なお、MacOS版Firefoxでは何故かフォーカス効果がオフになっています。

フォーカス効果を停止しづらい(制作者側)

このCSSで作成されたサイトが、アクセシビリティよりも見た目の完成度を優先する方針となった場合、フォーカス効果の停止が検討されます。しかし、CSSを使ってフォーカス効果を作っていた場合、outline: noneだけでは停止できません。作業環境がMacだとフォーカス効果が全く同じなので、気づくのに時間がかかるでしょう。

改良点

これらを踏まえて、我流さんのサンプルを以下のように改良しています。

  • ユーザーエージェントのチェックボックスを、CSSのチェックボックスアイコンよりわずかに大きくする
  • ユーザーエージェントのチェックボックスを、CSSのチェックボックスアイコンの真下に配置する
  • フォーカスしたときだけ、透明化(opacity:0)を解除する

ユーザーエージェントのチェックボックスを大きくしている理由は、ギリギリの大きさでフォーカスリングを表示するブラウザがあり、フォーカスがわかりづらくなってしまうためです。

開発中の失敗例

せっかくならチェックボックスだけでなく、横のlabelも含めてフォーカスリングを出したほうが親切では…と思ったこともありました。MacOSではうまくいったのですが…

失敗例(MacOS Chrome)

Internet Explorer 11はユーザーエージェントのチェックボックスアイコンをCSSで消すことができず、かつ、要素の中央にデーンと表示されるため断念しました。
IE11にはもう対応しなくてもよい気がしますが、配布となるとそうもいきません…

失敗例(Internet Explorer 11)

補足

以上です。CSSフレームワーク自体をMITで公開していますので、このサンプルも、もちろん自由にご利用ください。

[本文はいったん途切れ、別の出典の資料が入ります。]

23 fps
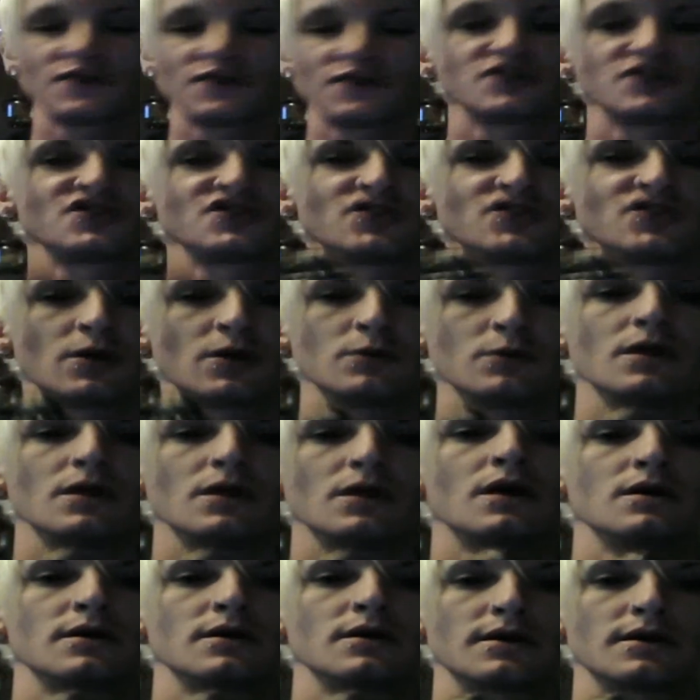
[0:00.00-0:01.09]
for so
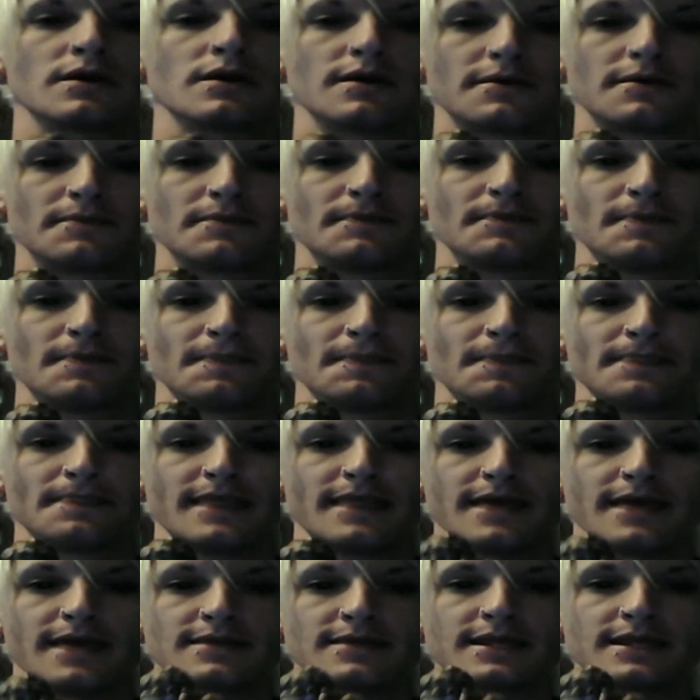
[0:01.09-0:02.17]
long
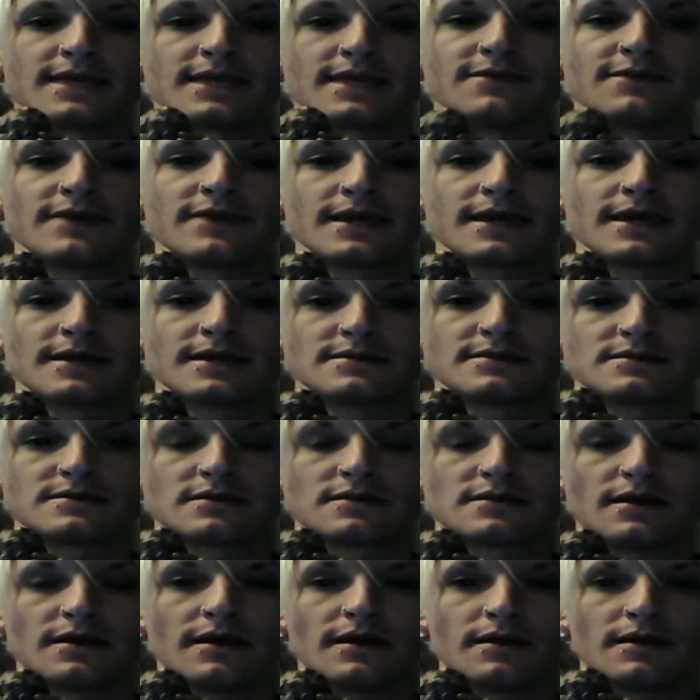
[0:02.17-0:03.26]
and then giving
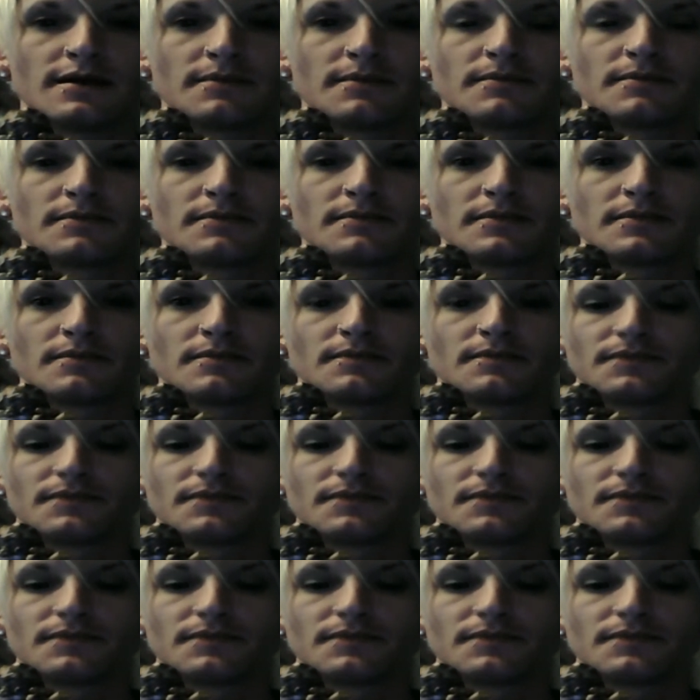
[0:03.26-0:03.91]
it um,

私自身、歳のせいかだいぶ視力が衰えてきたので、フォーカスがはっきり見えると助かるなあと思うことがあります。マウスの電池が切れて、充電している間にキーボードで操作したことが何度かあります。
アクセシビリティとは、障害を持つ人のためだけに配慮するものではなく、閲覧するすべての人がそれぞれの快適さを選択できるように配慮するものと思います。